There are two weeks left until the vote -- but who says things will end with the vote?
The only prospect worse than two more weeks of this ugly presidential campaign is the thought that it may not actually end November 6. But as the polls tighten, the chances of a 2000-style finish rise. If that happens, it will be the fault of the Constitution and the slovenly way we have implemented it: as a skewed, undemocratic system, run by semi-competent, deeply partisan local officials, that has many ways to go wrong and few fallbacks when it does.
Let's look at the possible nightmare scenarios.
1. Electoral-popular vote split: As of this weekend, Governor Romney had surged to a small lead in a number of tracking polls. State polls, however, continue to suggest that President Obama stands a better chance of assembling 270 electoral votes. If both sets of polls are accurate, the explanation, as Ezra Klein suggests, may lie in a move toward Romney by previously unconvinced red-state conservatives, contributing to supermajorities for Romney in states like Georgia and Alabama whose electoral votes were never in doubt. If Obama narrowly carries enough swing states while Romney romps in red states, Romney might have a popular plurality while Obama wins the electoral vote.

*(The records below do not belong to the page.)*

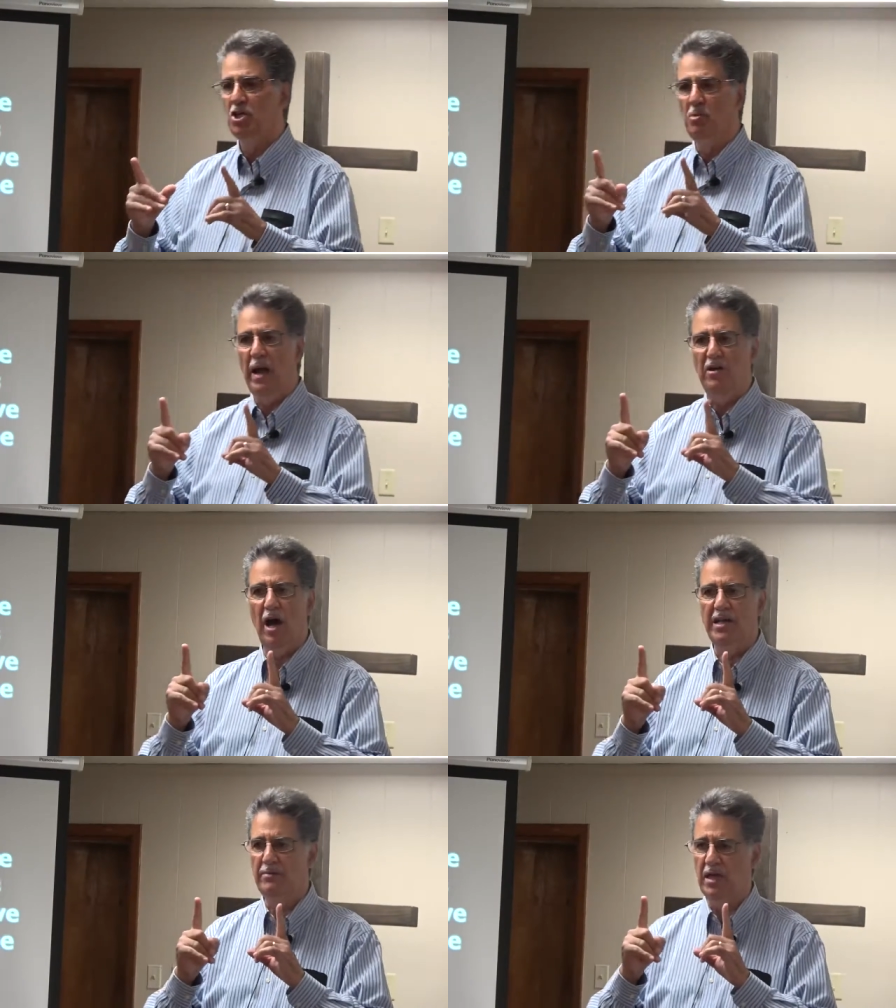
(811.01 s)
you may
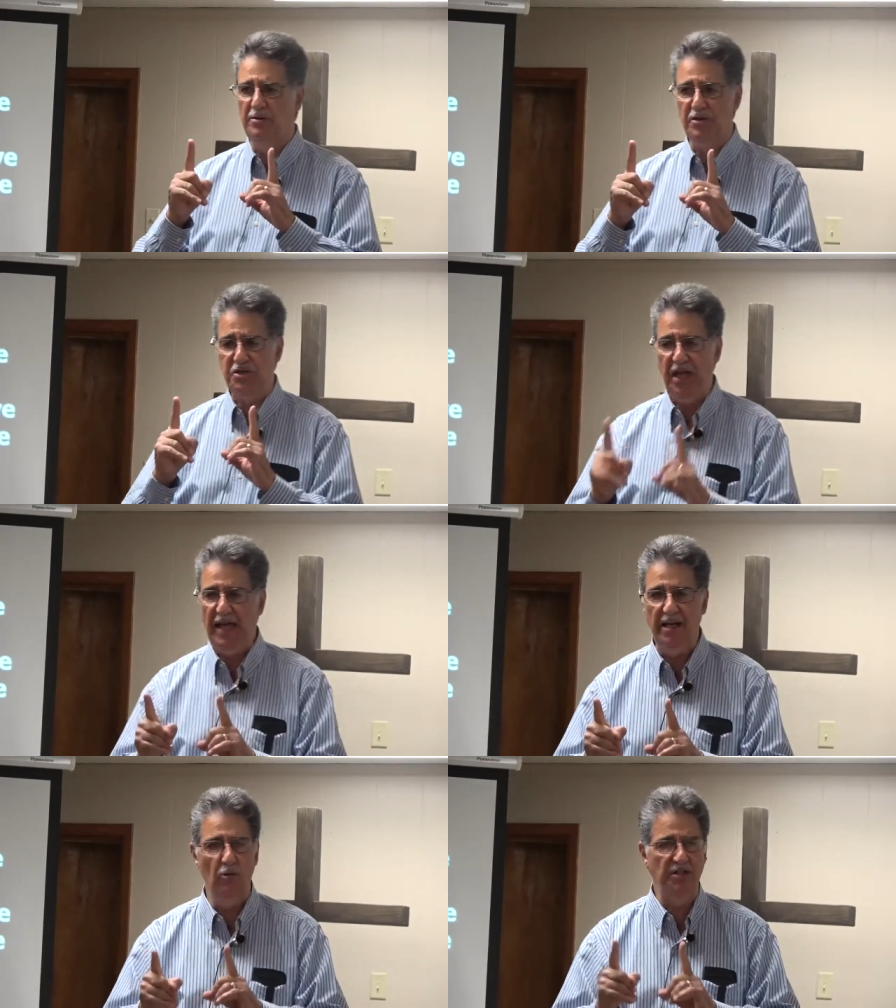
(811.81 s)
not even
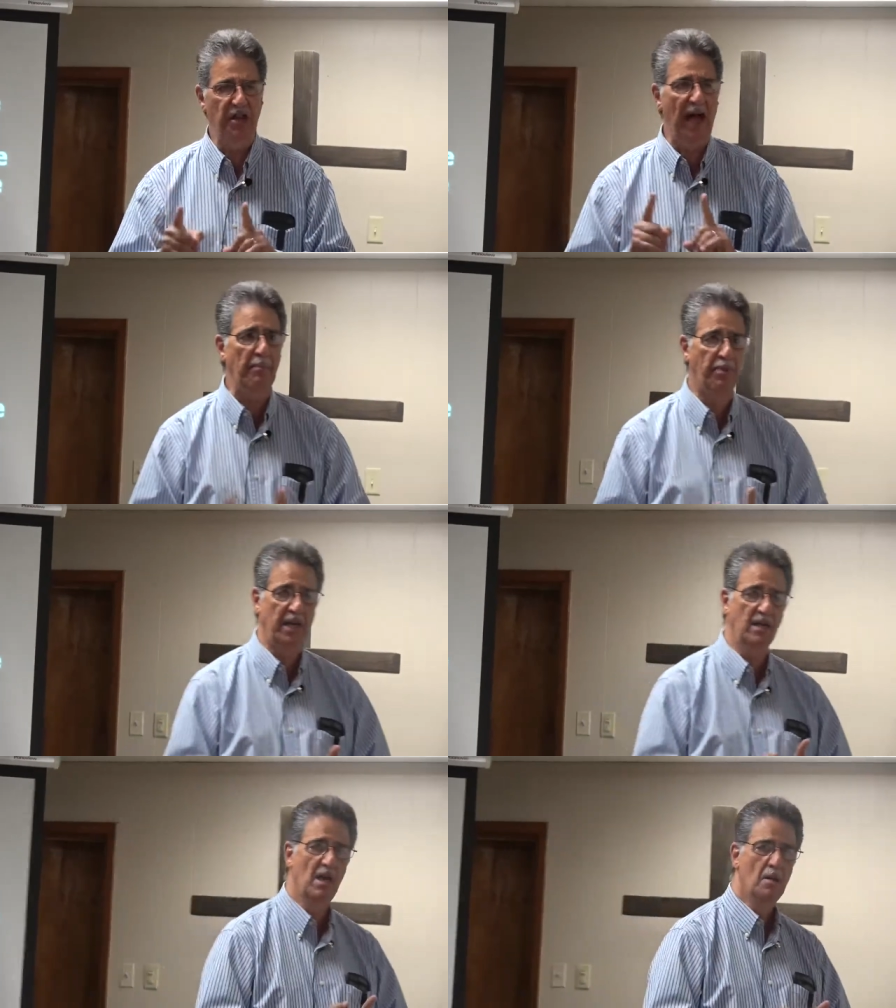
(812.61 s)
understand what's
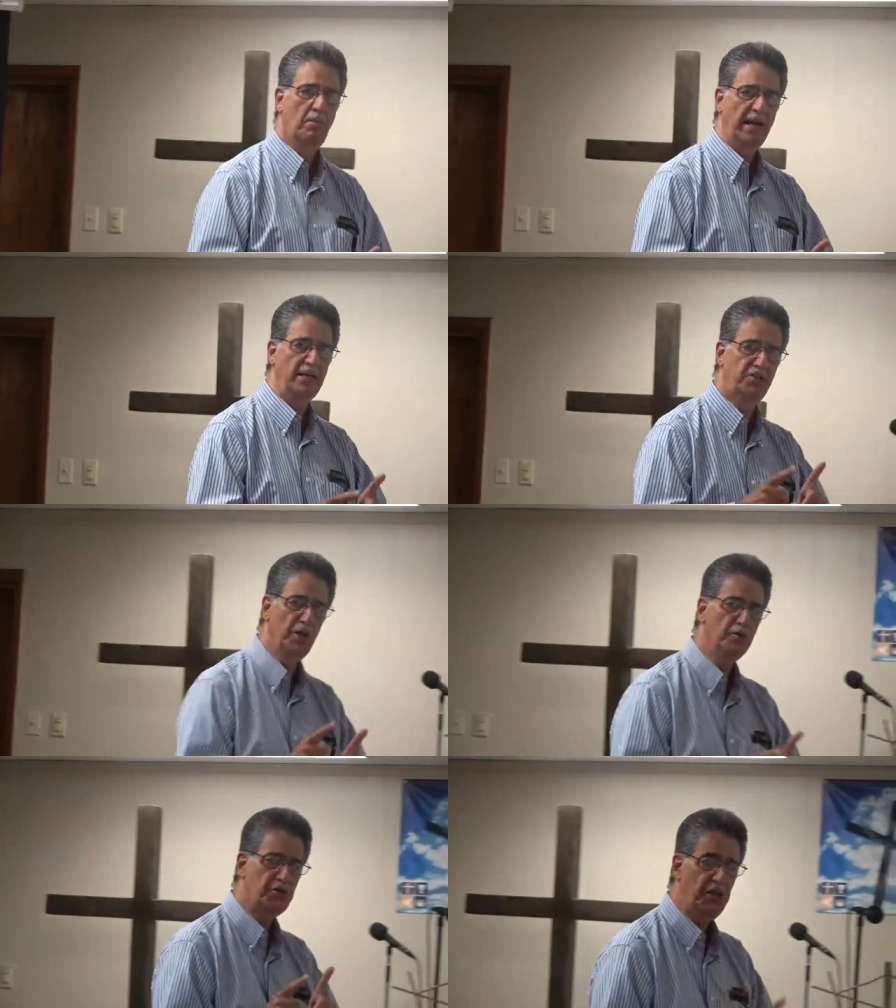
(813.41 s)
happening, but in
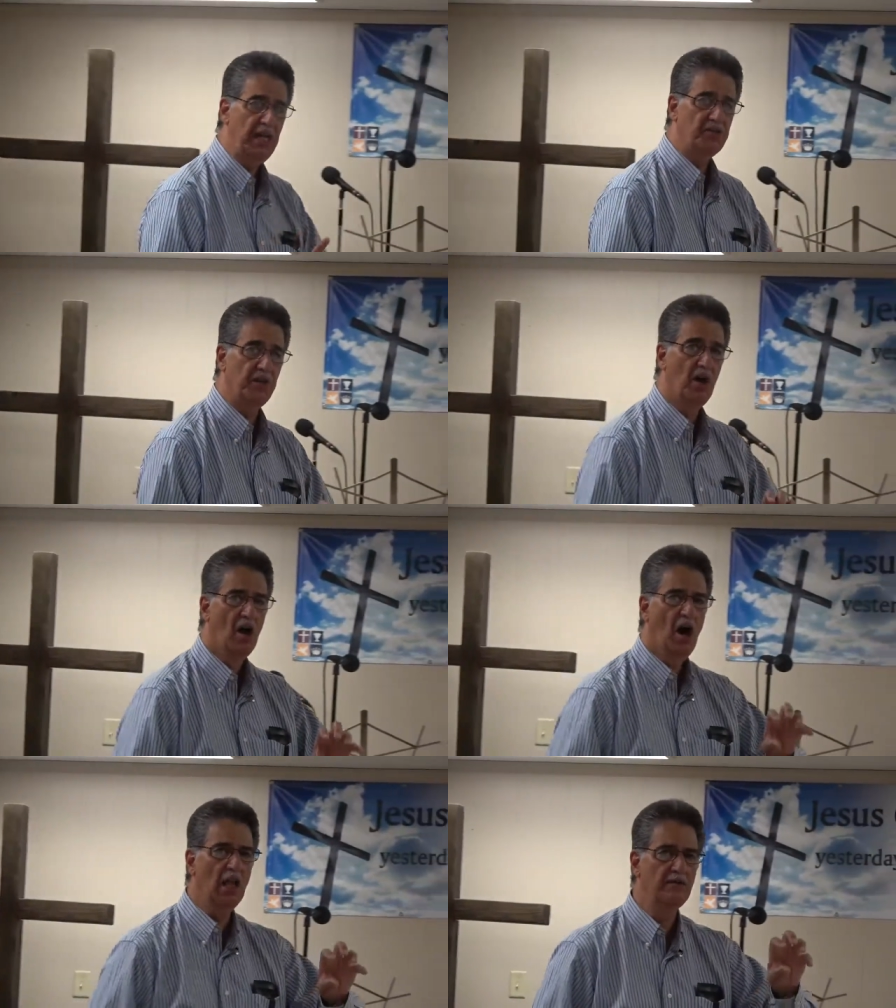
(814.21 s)
due season,
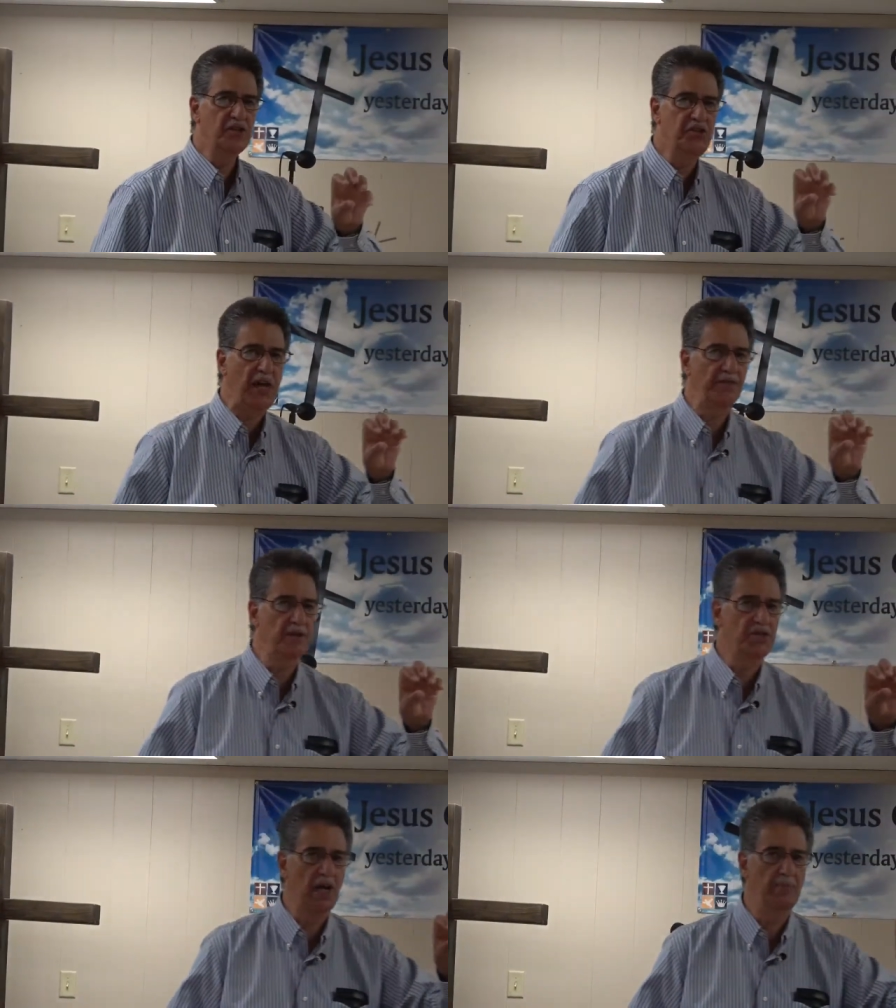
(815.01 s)
all of a sudden
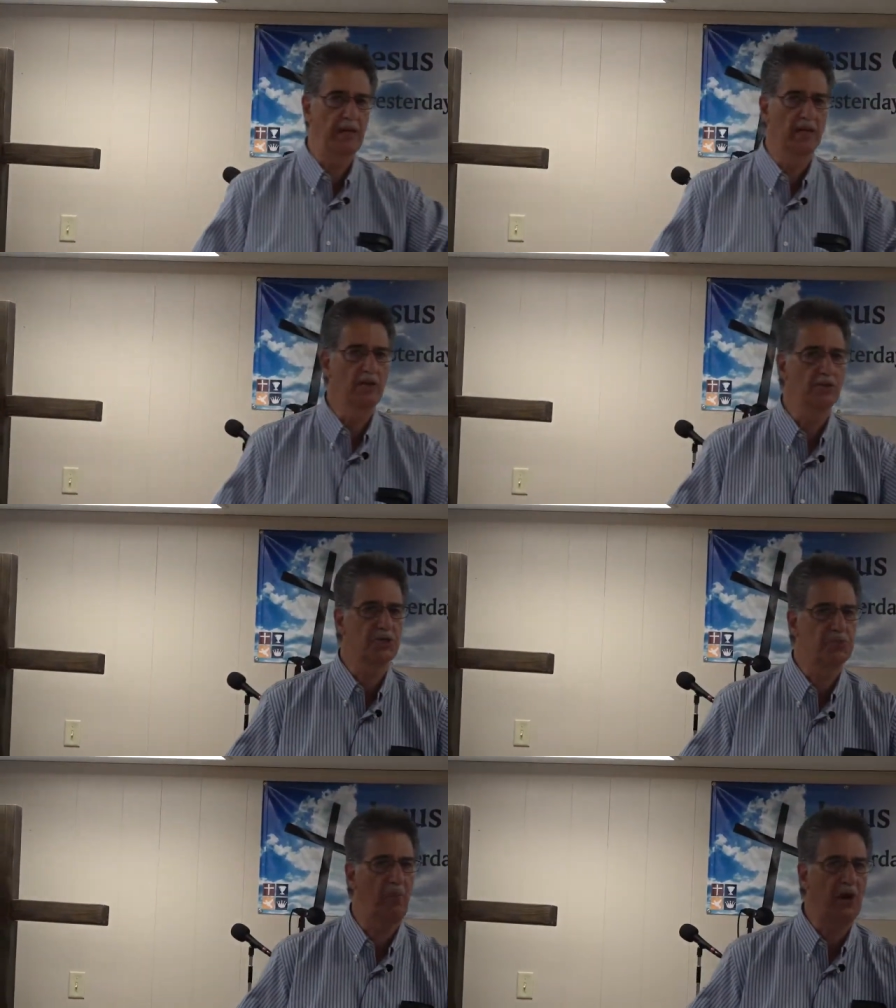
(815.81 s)
there's going to be a little
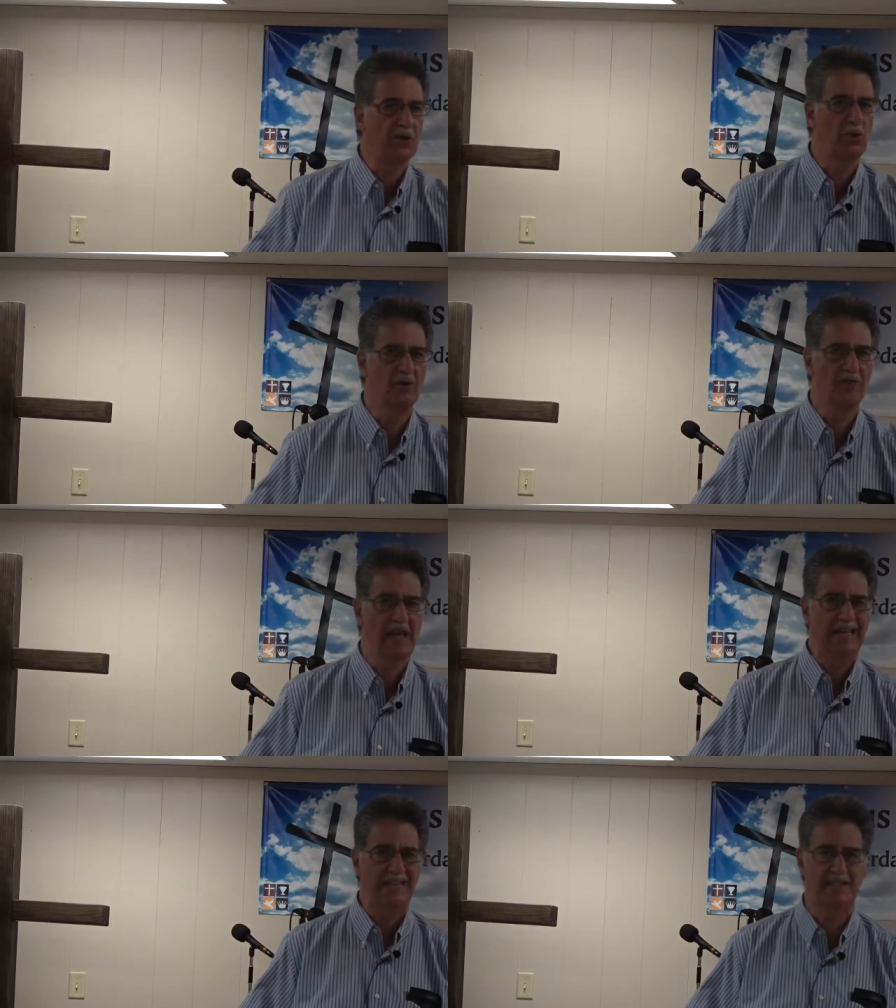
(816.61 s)
sparkle of
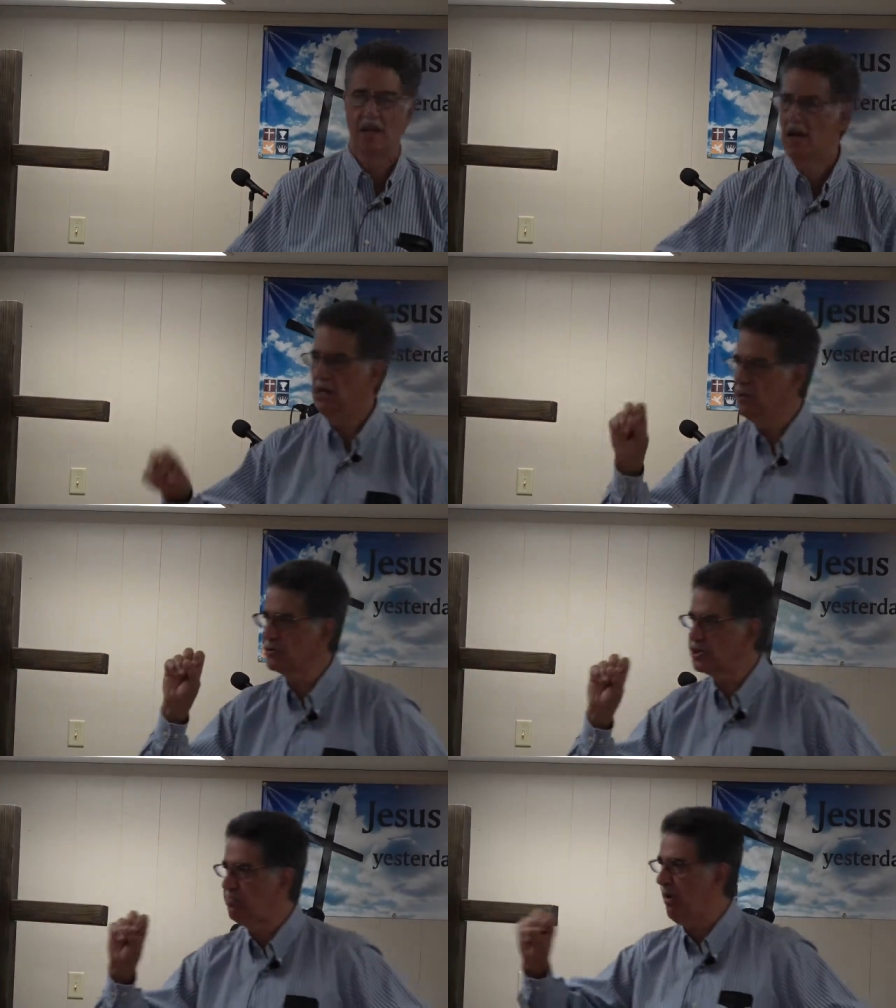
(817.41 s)
light, a little
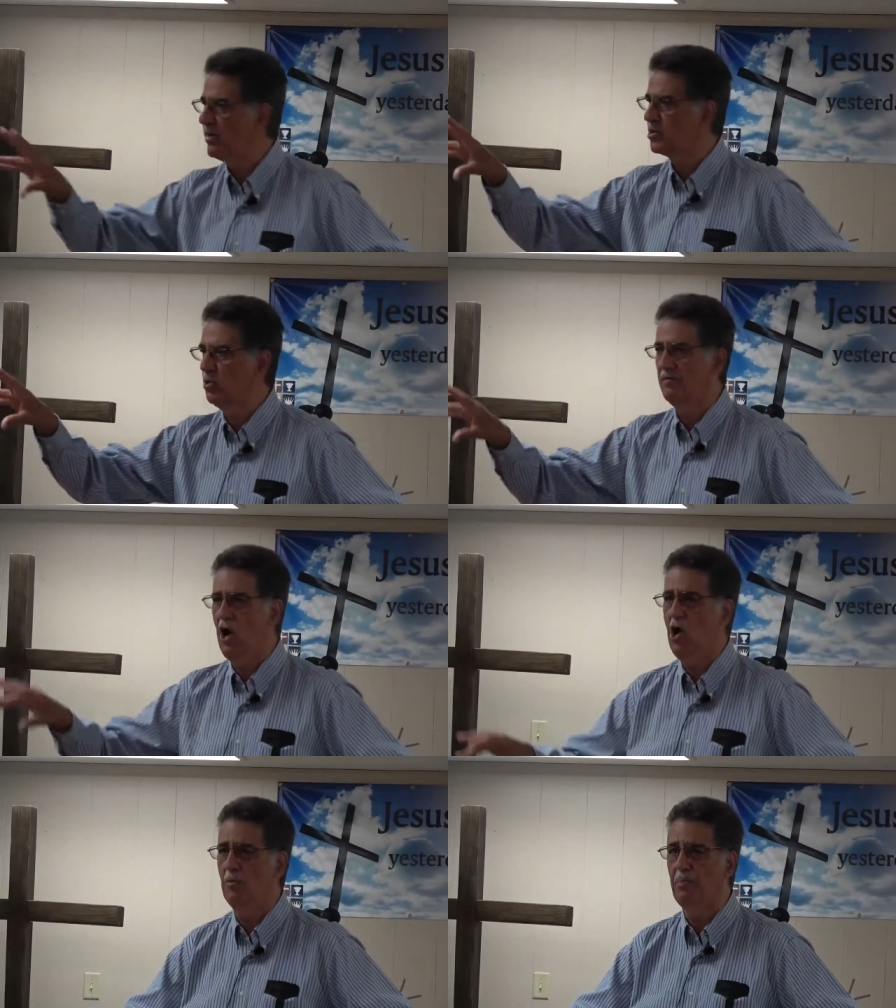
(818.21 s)
sparkle of
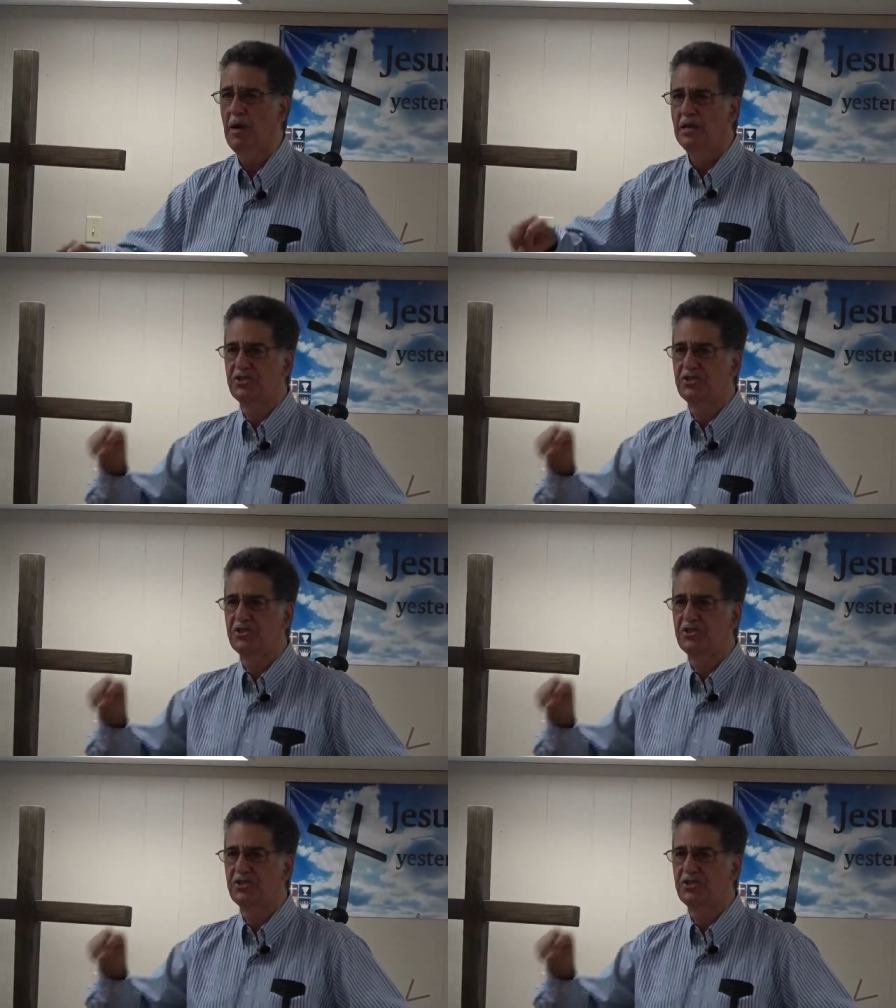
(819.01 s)
hope.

This would be a truly wretched outcome. The electoral-vote system was a terrible idea when the Framers created it, and it has gone wrong four times. It failed in 1824, when John Quincy Adams won nearly 40,000 fewer popular votes, and 15 fewer electoral votes, than Andrew Jackson, but was nonetheless elected president by the House of Representatives. It failed in 1876, when chaos at polls in the South permitted a Supreme Court commission to grant the election to popular-vote loser Rutherford Hayes (known to many thereafter as "His Fraudulency"). It failed in 1888, when Benjamin Harrison defeated incumbent Grover Cleveland with the same kind of win Obama might achieve -- narrow Harrison majorities in big states against huge Cleveland winds in the one-party South. And, of course, it failed in 2000, when George W. Bush lost the popular vote, by 47.8 to 48.4 percent, but was installed by a vote of 5-4 in the Supreme Court. An electoral-popular split also seemed possible in 1988, and we had a close encounter with one in 2004, when John Kerry might have been the electoral winner had he managed to get 150,000 more votes in Ohio.
If Obama wins without a popular plurality, we can expect Fox News to begin demanding that he concede anyway, to which the sane answer is the one Bush gave in 2000: No. If the president were picked by popular vote, both candidates would have run very different campaigns; in technical terms, the winner of electoral votes in an electoral-vote system is called the winner. (For those who doubt my sincerity, consider this quote I gave a reporter in 2000, when I was a volunteer with the Gore campaign: "Saying Gore should win because he won the popular vote makes as much sense as saying that Bill Clinton should get a third term because polls show he's more popular than either of these guys.")
2. Narrow electoral victory for one side or the other: Every few cycles, one or two electors refuse to support their party's candidate. It's never swung an election, but it could. GOP vice-presidential nominee Bob Dole once told a congressional committee that, had Gerald Ford carried Ohio in 1976 to come within seven electoral votes of Jimmy Carter, "We were shopping -- not shopping, excuse me. Looking around for electors ... We needed to pick up three or four after Ohio."
Neither side is above this kind of shenanigans, but this year the temptation might be great and, with Crossroads GPS and the Koch brothers in the mix, the amount of money available to produce a switch might be prodigious.
3. Tie in the electoral vote: Numbers guru Nate Silver on Sunday gave this outcome only a 0.4 percent chance of occurring, but that's more risk than a stable country ought to be running. If there is a tie, and neither side can flip a treacherous elector, the choice of the president would fall to the House. In that process, under Article II of the Constitution, each state -- from mighty California to tiny Wyoming -- would have one vote, determined by a majority of that state's House delegation. An evenly divided House delegation casts no vote; the winner must receive the votes of 26 states. The choice will be made by the new Congress, which takes office in early January. The math of the current House suggests that the next one would likely produce 26 votes for Romney. In the meantime, the Senate would pick the vice president. Current political math gives an edge to Joe Biden in that count. That's important because if the House doesn't produce a winner by January 20, the vice president-elect "shall act as President until a President shall have qualified."